At Logan (we got off 30 minutes early, arrived an hour early: how bizarre is that?) I was the only one who cracked up at the announcement from TSA on the loudspeaker: "Please return to security if you left an I-Pad and eyeglasses..." which of course I heard as I-glasses... A writer's joke.
As the plane landed, the sun was shining and I could
see ocean one way and mountains the other. Mountains I never knew were so close by, growing up there because
the air was so much more polluted.
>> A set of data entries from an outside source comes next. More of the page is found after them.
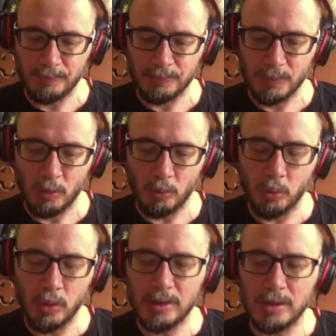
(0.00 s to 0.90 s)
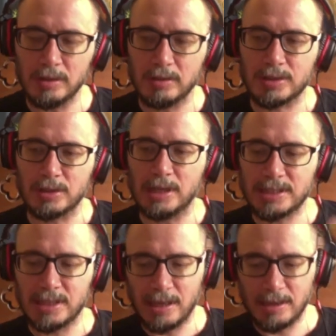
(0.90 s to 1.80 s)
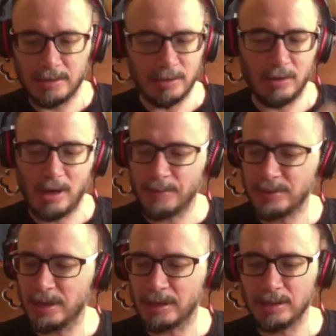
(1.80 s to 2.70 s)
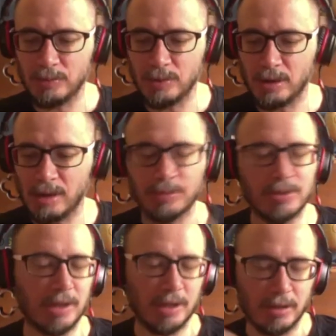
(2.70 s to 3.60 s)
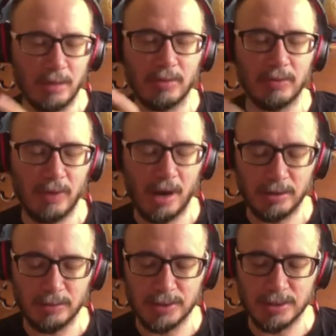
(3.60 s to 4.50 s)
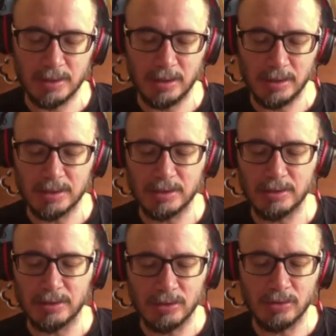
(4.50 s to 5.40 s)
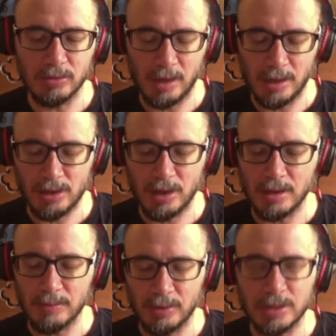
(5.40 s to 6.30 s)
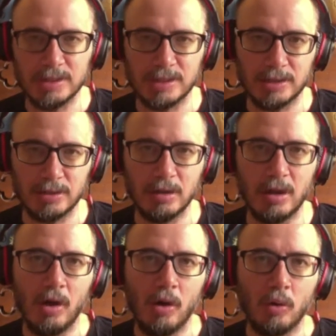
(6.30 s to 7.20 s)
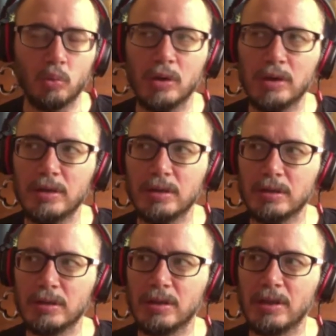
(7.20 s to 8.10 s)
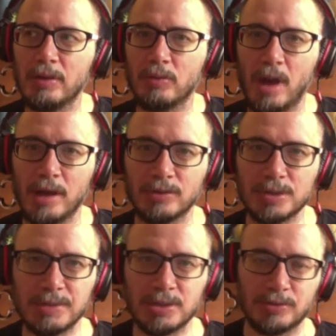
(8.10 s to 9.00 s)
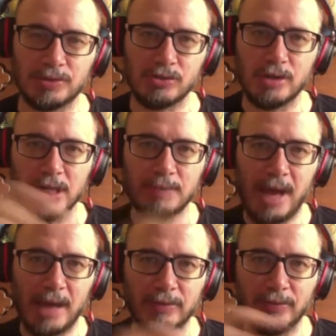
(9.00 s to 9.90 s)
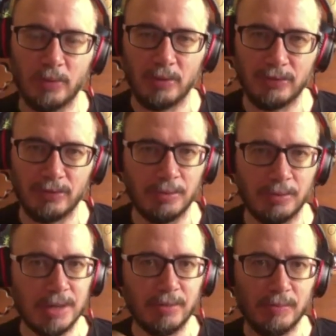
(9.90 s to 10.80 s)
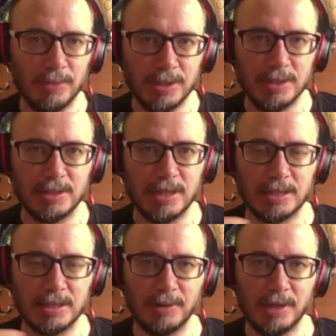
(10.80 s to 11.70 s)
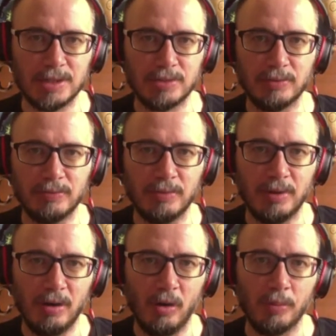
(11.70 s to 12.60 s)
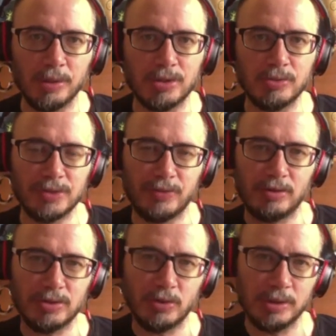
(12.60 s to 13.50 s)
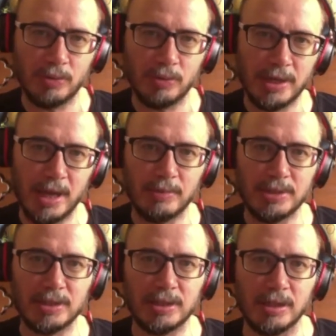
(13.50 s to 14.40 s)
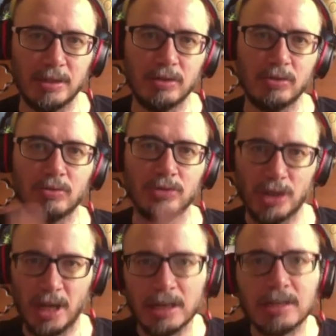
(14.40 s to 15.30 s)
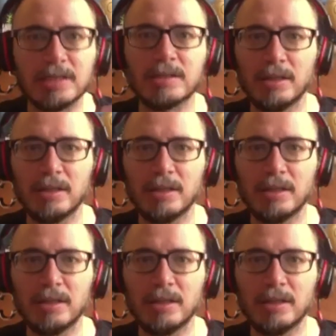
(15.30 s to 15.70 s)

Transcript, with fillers: So let's say, you know, hypothetically, we are able to get a number of rhinos into the new Aceh breeding center. Would then rhinos be sort of traded back and forth for breeding purposes? Is that something that's sort of open to as far as going to Way Kambas to get new genetics,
Back in the 60s your plane descended into an
impenetrable brown haze.
The fun started when I got picked up at the airport by TammyKaehler (now blond!). Not in a race car, sadly. Driving utterly sanely if a bit, um, fast.

The conference opened Friday night with
a twist: an event dubbed MISCAST, held in the only appropriate place, a dark wood-paneled bar that needed smoke to feel authentic. Authors switched places and read each other’s
work. Hardboiled writers read softboiled excerpts and vice versa. Glen ErikHamilton, Harley Jane Kozak, Matt Coyle, Elaine Ash, Jeri Westerson, KateCarlisle, SW Lauden, and Daryl Wood Gerber. It was a hoot!
I'm not sure if these guys were photographed before or after: John Edward Mullen, Dave
Putnam, Matt Coyle, Beth Yarnall. In the bar.
I knew we weren’t in Kansas any
more when (Matt Coyle, maybe... someone correct me if I've misremembered) read an excerpt from Foxe
Tail (by Jerri Westerson writing as Haley Walsh), a bawdy mystery starring
a gorgeous young gay man (think Tab Hunter) on the make in old timey Hollywood.
To say it was blue would be an understatement.
Got me thinking: Do we even write sex in New England?

A real pleasure of this conference was the many screenwriters who are now writing crime novels. They are SO SMART
about plot! Ellen Byron, Craig Faustus Buck, Wendall Thomas, and more… I could
listen to you guys talk the ins and outs of the 3-act structure all day long.
All of which is to say once again,
I pinch myself. Crime fiction writers are the best, most generous, hilarious,
and smart people you could ever hang out with. I am so lucky!
Morning after the conference I went
out to breakfast… don’t you love this place, Dinah’s Diner? (Me cracking up because here in Boston, the way we say Diner is Dinah.) A
relic of the 60s.
I could have hung out here with my high school friends, drinking coffee and,
yes, smoking cigarettes. And the hash browns with my eggs were the kind I grew
up with, shredded and crisp. Yum.
So when you think Los Angeles, do 60's diners or crispy hash browns, mountains or beaches, noir or California cozies come to mind?